Because the transaction reverts, no event should survive in the receipt. This is important for systems that treat event emission as proof of state transition. If a revert occurs after an event is emitted, the log is discarded, but your test should still enforce the intended control flow.

Common pitfalls

1. Testing only the event name

A test that checks only Deposited without validating arguments can miss serious regressions. The event may be emitted with the wrong account or amount, which is just as harmful as not emitting it at all.

2. Ignoring indexed fields

Indexed parameters are often the fields that off-chain systems care about most. If you do not assert them, you may miss a broken filter path in your indexer or frontend.
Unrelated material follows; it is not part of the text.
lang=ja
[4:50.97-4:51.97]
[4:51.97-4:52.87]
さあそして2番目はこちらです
3. Overfitting to log order

If a function emits multiple events, avoid brittle tests that depend on unrelated logs unless the order is part of the contract’s public behavior. Focus on the logs that matter.
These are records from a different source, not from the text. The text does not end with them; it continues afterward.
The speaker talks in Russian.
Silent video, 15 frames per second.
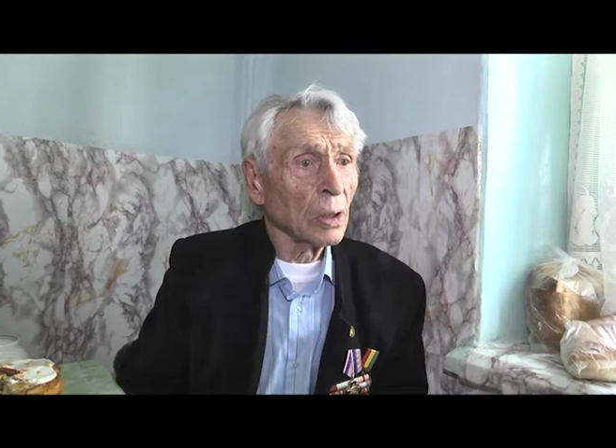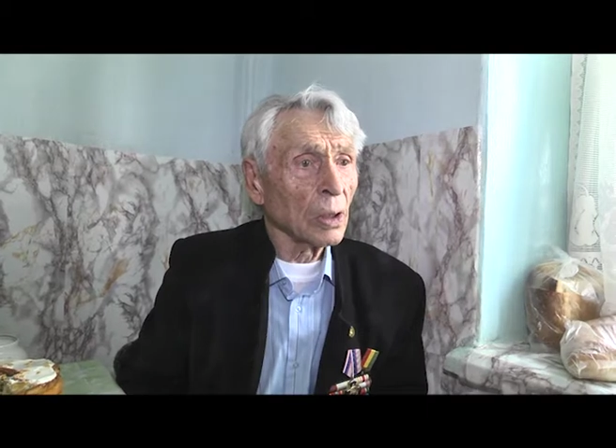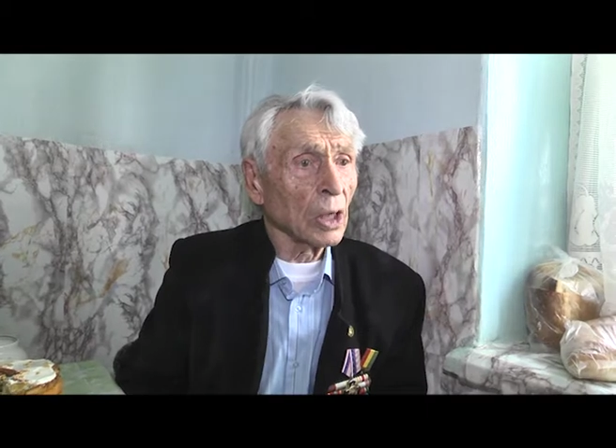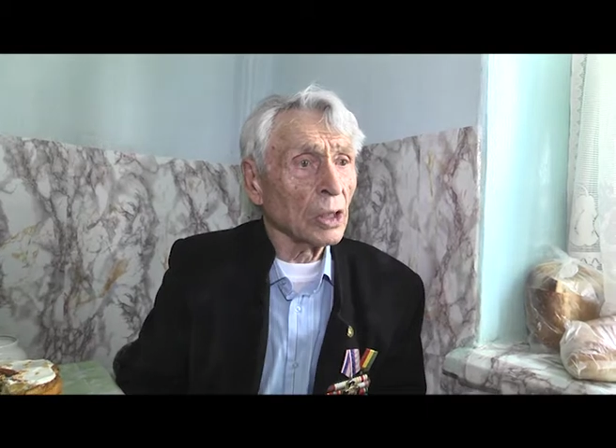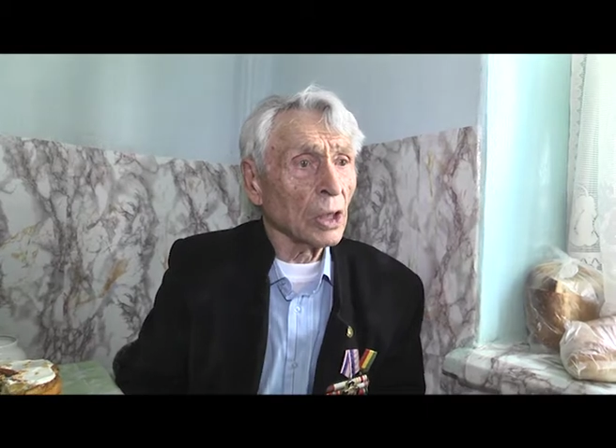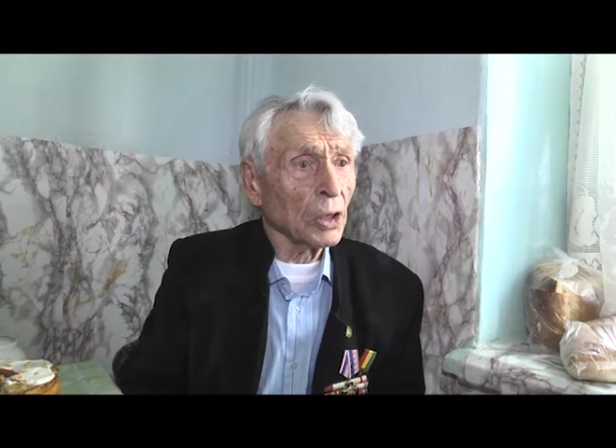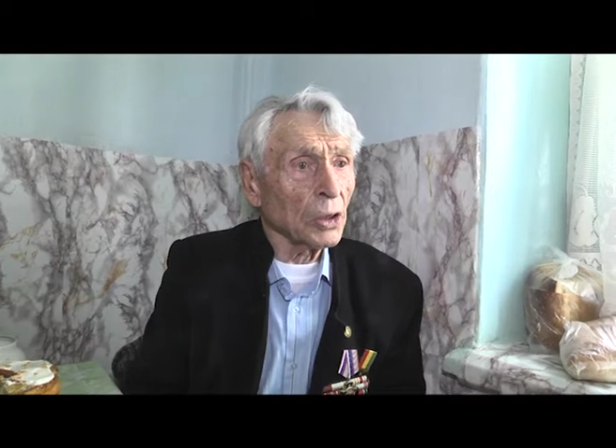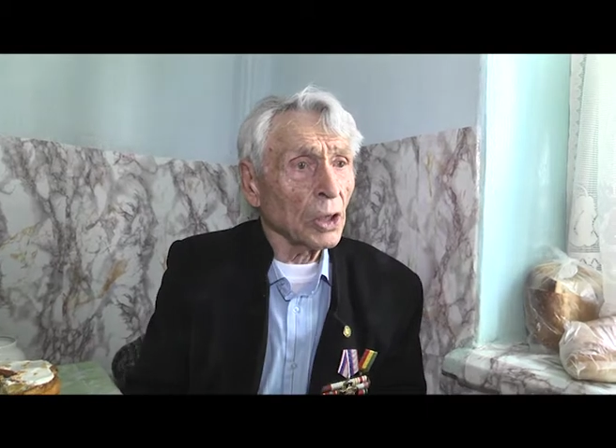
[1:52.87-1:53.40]

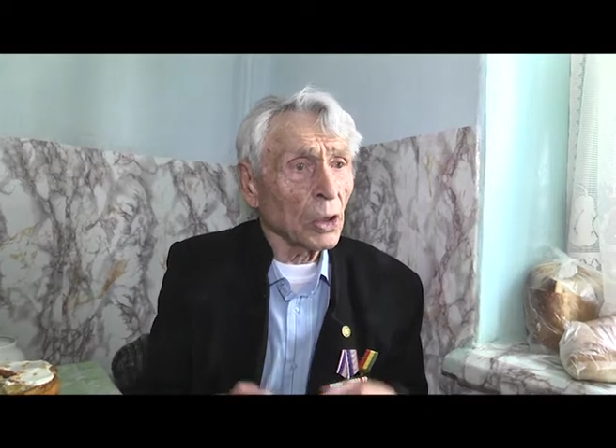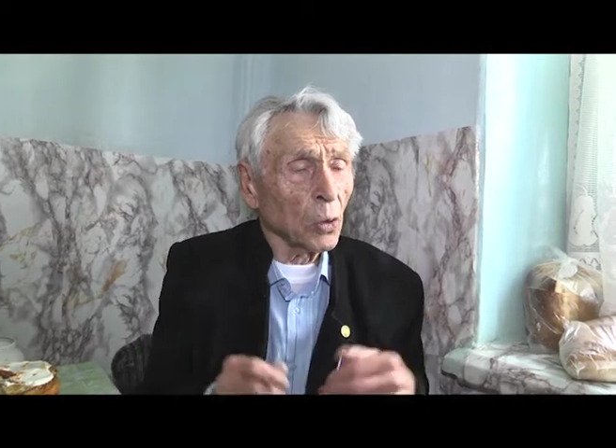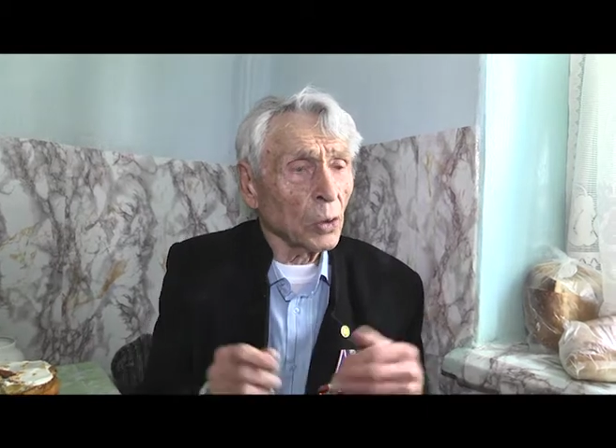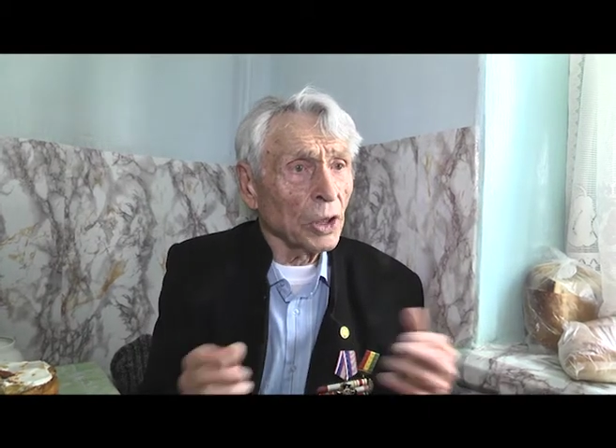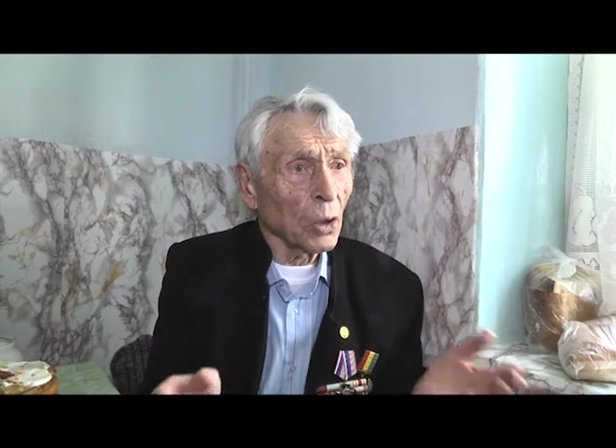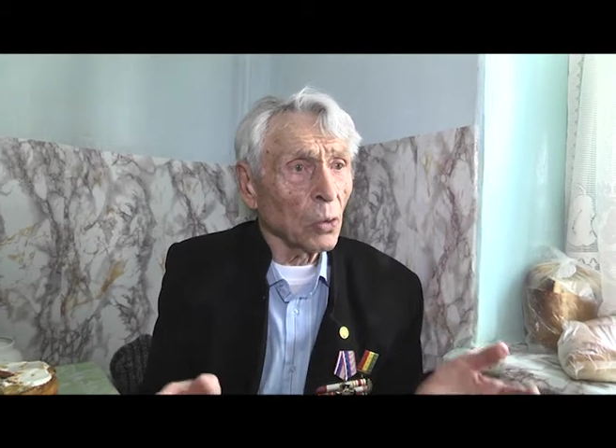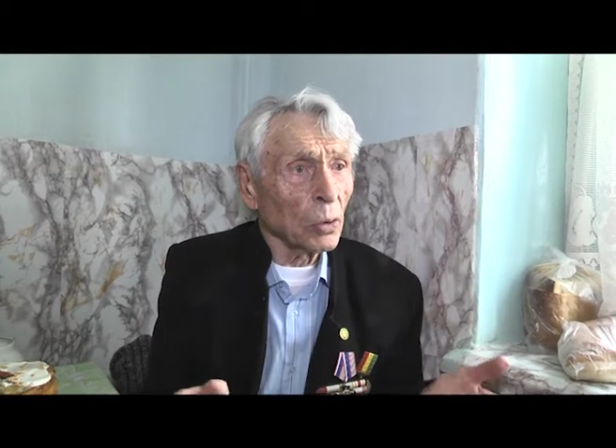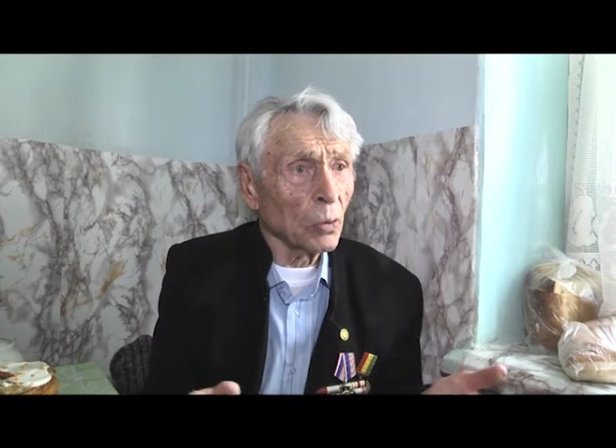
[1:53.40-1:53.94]
Когда
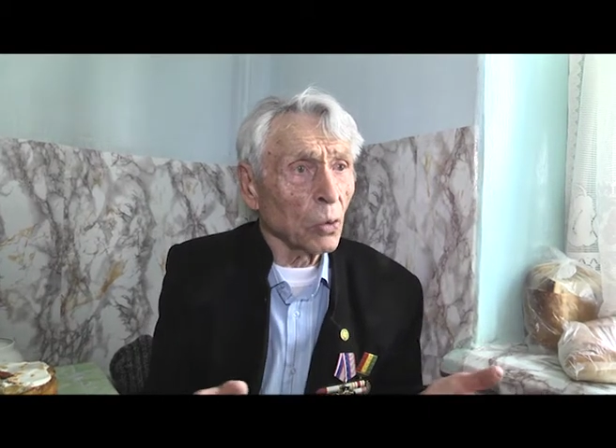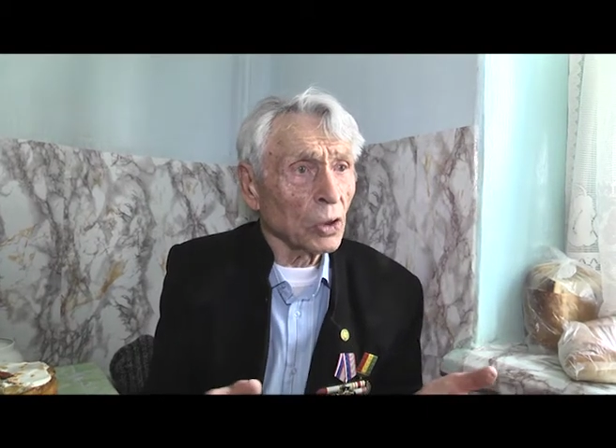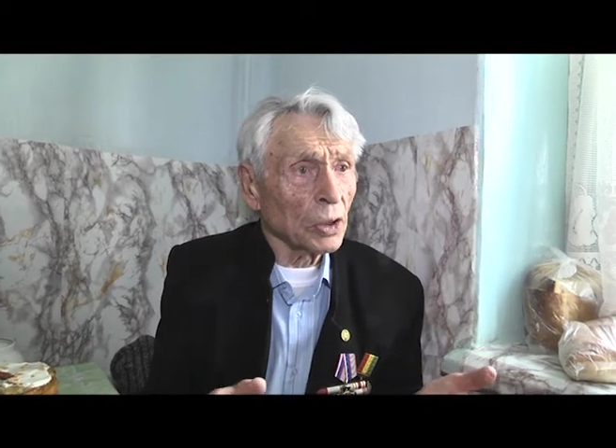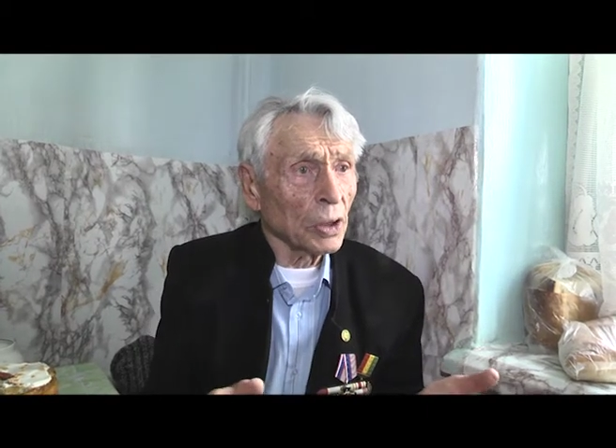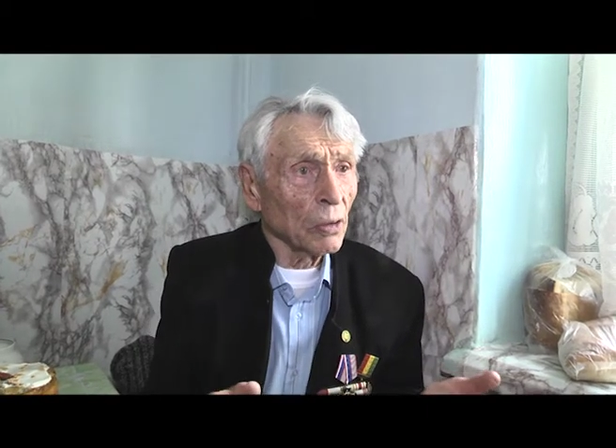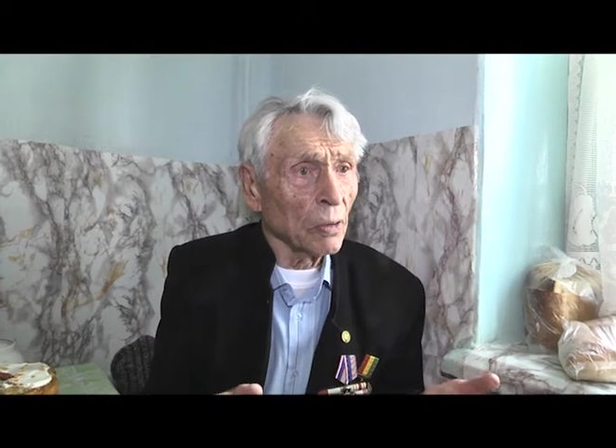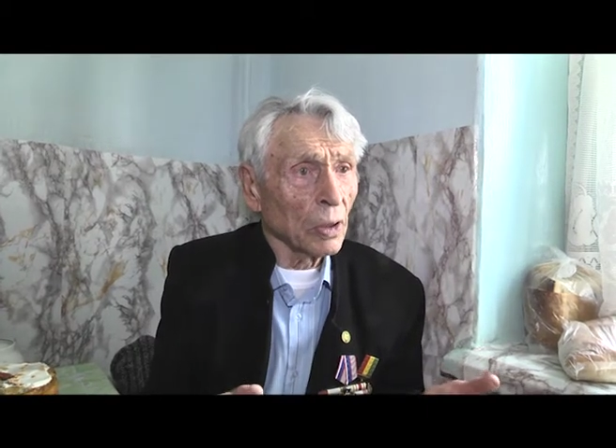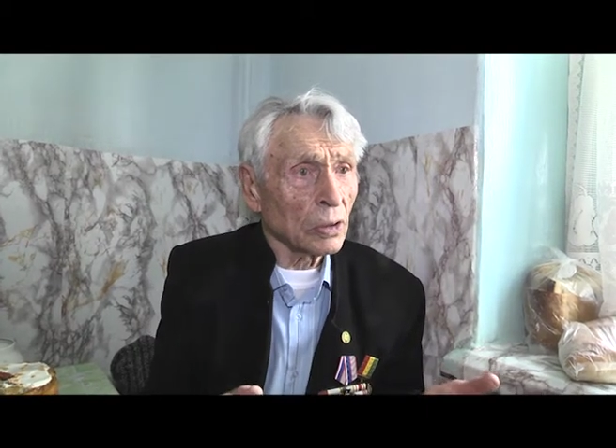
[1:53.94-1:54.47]
некуда, некуда уже
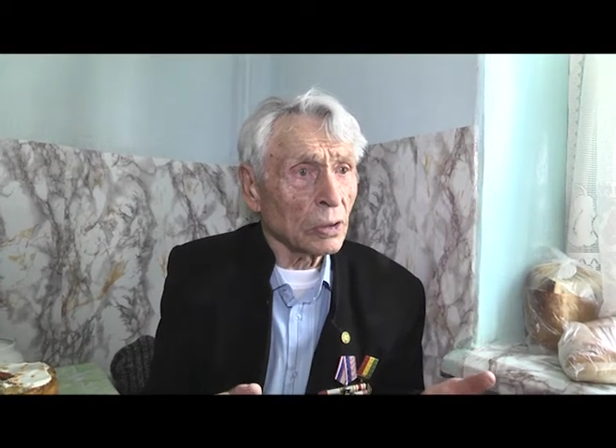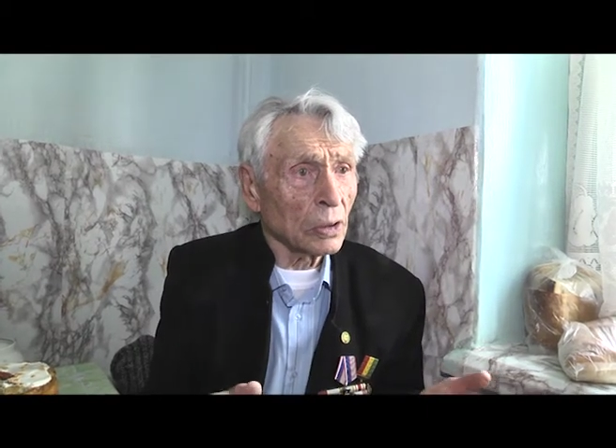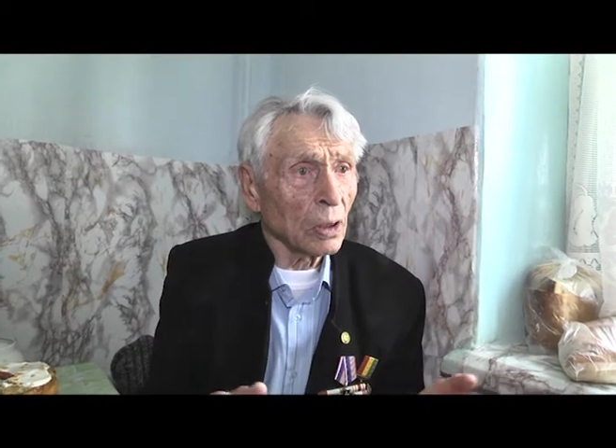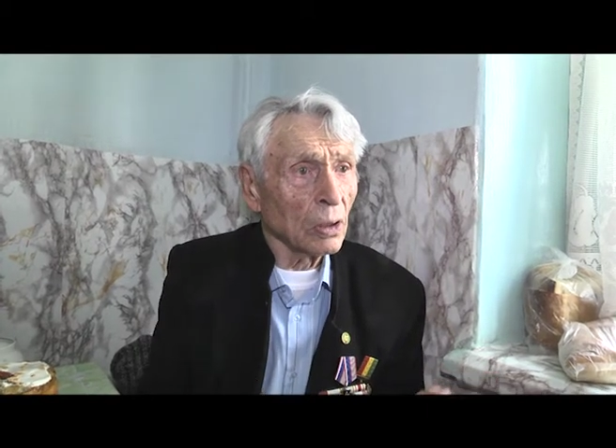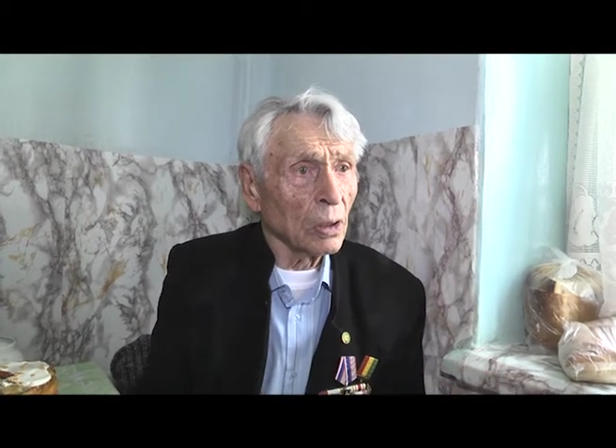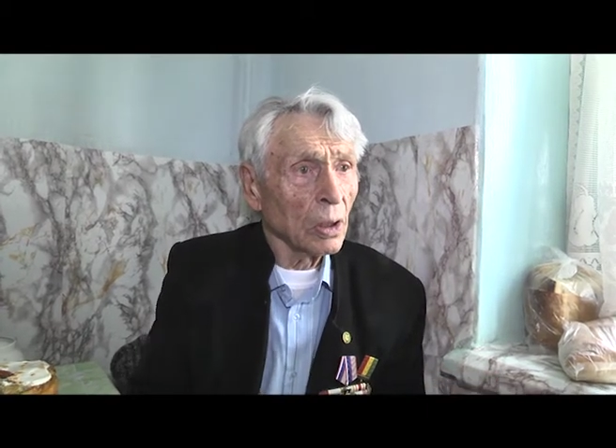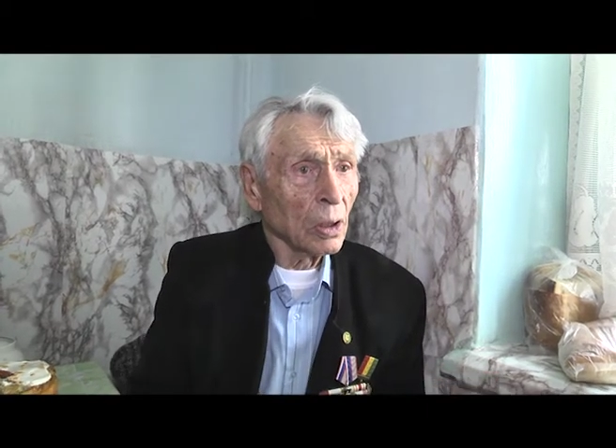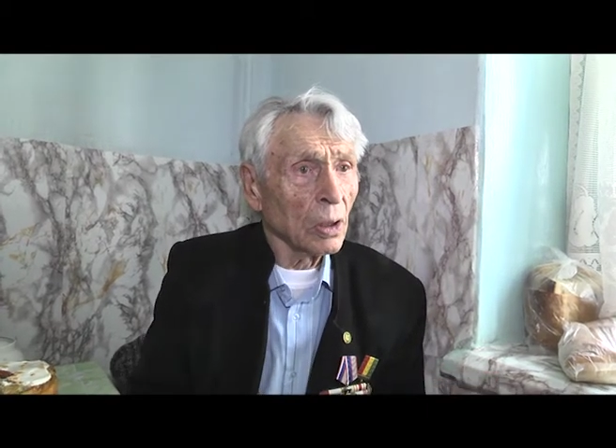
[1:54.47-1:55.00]
деваться.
4. Forgetting cross-contract emissions

If your contract calls another contract that emits events, your test may see logs from both. Make sure you are asserting the correct emitter address and not accidentally matching a downstream event.

A practical testing checklist

Use this checklist when adding event tests to a Solidity codebase:

assert the event is emitted on the intended path
verify all indexed arguments
verify all non-indexed arguments
confirm the event is not emitted on revert paths
check the emitter address when multiple contracts are involved
inspect raw logs when topic-level precision matters
keep event names and argument order aligned with the ABI

When to prefer event tests over storage assertions

Event tests are not a replacement for state tests, but they are often the better choice when the contract’s public contract with the outside world is log-based.

Use event tests when:

an off-chain service depends on the event
the event is the canonical record of an action
the contract is designed for indexing or analytics
you need to validate a user-facing transaction history

Use storage assertions when:

the state itself is the source of truth
the event is only informational
the contract’s behavior is not consumed off-chain

In practice, the strongest test suites combine both. State assertions verify correctness on-chain, while event assertions verify observability and integration behavior.

Conclusion

Testing event emission is a small investment that pays off quickly in production reliability. By checking indexed parameters, payload values, and log structure, you can catch regressions that would otherwise break indexers, dashboards, and transaction-driven workflows.

For most teams, the best approach is to use high-level event matchers for routine cases and raw log inspection for precision-sensitive paths. That balance keeps tests readable while still protecting the contract’s external interface.